10 de dezembro de 2006

O Paradoxo Libertário

Na sua forma planeada (em contraposição ao acto imediatista de desespero), o suicídio é a mais alta expressão da autonomia individual física e no momento crítico da sua materialização, reflecte a mais irónica e serena lucidez. Justamente porque permite a correcção de um abuso demiurgico. Egocêntrico? Seja, e depois?...

Para os que advogam o princípio da autonomia individual, o suicídio representa uma possibilidade de rara autodeterminação face à natureza da existência determinada culturalmente. Heterónoma. Aí reside o aflitivo paradoxo libertário. Na bidimensionalidade que integra vida e morte, dois lados da mesma moeda. A vida é um bem a preservar. Sem embargo, a decisiva autonomia individual consiste justamente em inverter o emprego de esforços com algo inútil.

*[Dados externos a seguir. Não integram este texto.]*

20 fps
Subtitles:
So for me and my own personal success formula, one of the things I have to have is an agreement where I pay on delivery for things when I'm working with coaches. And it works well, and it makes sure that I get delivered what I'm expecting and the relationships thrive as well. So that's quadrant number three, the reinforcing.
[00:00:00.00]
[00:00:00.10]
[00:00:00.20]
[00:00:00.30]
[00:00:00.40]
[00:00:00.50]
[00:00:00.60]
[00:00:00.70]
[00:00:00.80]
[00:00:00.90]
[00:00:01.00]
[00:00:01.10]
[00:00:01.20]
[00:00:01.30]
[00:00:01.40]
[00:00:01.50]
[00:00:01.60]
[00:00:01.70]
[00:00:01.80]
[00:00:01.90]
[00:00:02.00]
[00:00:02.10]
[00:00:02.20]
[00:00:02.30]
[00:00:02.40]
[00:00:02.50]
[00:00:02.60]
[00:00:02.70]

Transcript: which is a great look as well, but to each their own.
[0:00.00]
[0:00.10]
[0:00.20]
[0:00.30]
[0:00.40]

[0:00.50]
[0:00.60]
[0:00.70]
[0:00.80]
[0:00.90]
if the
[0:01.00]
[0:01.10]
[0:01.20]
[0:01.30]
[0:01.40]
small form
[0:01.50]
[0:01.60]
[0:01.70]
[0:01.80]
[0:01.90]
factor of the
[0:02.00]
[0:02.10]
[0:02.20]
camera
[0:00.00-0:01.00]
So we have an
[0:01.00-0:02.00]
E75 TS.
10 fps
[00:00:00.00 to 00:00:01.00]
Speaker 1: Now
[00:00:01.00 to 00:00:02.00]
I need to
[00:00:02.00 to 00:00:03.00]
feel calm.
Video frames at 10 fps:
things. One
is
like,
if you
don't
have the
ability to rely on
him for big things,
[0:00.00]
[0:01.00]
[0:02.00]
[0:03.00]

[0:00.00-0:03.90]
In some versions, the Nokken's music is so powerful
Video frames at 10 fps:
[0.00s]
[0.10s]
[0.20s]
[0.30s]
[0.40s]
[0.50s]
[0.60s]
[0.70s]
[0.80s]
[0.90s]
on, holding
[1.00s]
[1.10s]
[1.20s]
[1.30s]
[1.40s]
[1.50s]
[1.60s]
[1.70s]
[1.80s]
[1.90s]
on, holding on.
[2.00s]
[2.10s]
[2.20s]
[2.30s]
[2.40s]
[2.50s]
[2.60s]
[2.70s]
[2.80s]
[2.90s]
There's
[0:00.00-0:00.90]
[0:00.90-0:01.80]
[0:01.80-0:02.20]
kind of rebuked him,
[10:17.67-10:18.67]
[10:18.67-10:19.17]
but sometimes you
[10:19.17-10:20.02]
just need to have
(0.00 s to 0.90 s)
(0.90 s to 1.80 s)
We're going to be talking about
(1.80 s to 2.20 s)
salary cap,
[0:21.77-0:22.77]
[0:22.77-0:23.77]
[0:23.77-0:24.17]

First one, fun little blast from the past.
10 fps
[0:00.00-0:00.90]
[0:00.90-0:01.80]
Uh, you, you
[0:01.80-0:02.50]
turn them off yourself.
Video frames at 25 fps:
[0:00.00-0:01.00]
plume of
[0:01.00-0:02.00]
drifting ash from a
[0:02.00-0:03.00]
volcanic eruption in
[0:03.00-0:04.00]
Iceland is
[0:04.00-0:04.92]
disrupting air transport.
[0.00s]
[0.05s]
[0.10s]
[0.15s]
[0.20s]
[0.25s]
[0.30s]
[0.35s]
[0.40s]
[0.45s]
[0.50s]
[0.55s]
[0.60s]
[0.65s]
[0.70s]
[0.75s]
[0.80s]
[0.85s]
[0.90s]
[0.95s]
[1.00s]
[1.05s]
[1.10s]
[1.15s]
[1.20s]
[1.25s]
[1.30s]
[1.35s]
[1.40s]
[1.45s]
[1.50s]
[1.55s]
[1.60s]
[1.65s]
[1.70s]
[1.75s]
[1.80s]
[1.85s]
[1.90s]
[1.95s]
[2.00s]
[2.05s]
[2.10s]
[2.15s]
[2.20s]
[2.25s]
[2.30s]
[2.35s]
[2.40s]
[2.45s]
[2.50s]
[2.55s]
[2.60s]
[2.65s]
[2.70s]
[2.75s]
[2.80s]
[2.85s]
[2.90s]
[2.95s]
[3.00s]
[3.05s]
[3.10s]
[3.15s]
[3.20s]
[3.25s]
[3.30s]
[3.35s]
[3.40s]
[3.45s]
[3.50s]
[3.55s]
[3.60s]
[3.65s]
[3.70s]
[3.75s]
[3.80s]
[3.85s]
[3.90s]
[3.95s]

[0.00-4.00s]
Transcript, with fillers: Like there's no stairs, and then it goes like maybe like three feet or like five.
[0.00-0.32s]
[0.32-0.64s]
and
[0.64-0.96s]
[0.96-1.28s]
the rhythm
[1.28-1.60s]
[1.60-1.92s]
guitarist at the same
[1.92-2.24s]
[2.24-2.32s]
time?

Desde a concepção e nascimento, passando pela repressão dos instintos naturais, até à necessidade de compromisso com as exigências de um sistema de ordenamento social que não foi por nós sufragado ou desejado. Isto é, nem é possível escolher em que seio de família se nasce, nem é exequível viver fora do ordenamento político, jurídico e cultural dominante (mesmo para os comichosos da diferença). Como exemplo, a condição existencial do ermitão é forjada a partir de uma negação ao paradigma dominante (sejam quais forem as razões).

Ao indivíduo, resta-lhe não mais do que o mundo das alternativas possíveis, que relevam de zonas de incerteza. Contudo, a opção pelo suicídio não se apropria de elementos de incerteza, criadores de uma ilusão de autonomia. Mas estabelece o único pressuposto que permite a formação de uma vontade individual pura e capaz de se determinar existencialmente.

A eutanásia é uma mera extensão da afirmação de uma vontade incapaz de se autodeterminar. Por essa razão envolve uma contracção da liberdade e autonomia individual. É uma vontade dependente, condicionada.

Porém, à incapacidade física ou técnica que justifica a mediação de um terceiro, podemos acrescentar a incapacidade psicológica, isto é, a incapacidade em concretizar a assunção de uma vontade, de um desejo de suicídio.

Em virtude deste arrazoado, o conceito de eutanásia deve – em meu entender – ser reformulado de modo a integrar todos aqueles angustiantes casos como o do Sr. Segismundo, que incapazes de pegar numa arma ou de arrear um baraço à volta do pescoço, desejam ardentemente a libertação.

1 comentário:

Anónimo disse...

:) Ainda não li. Mas acho que teremos uma bela conversa acerca... Tenho saudades tuas. Beijinhos.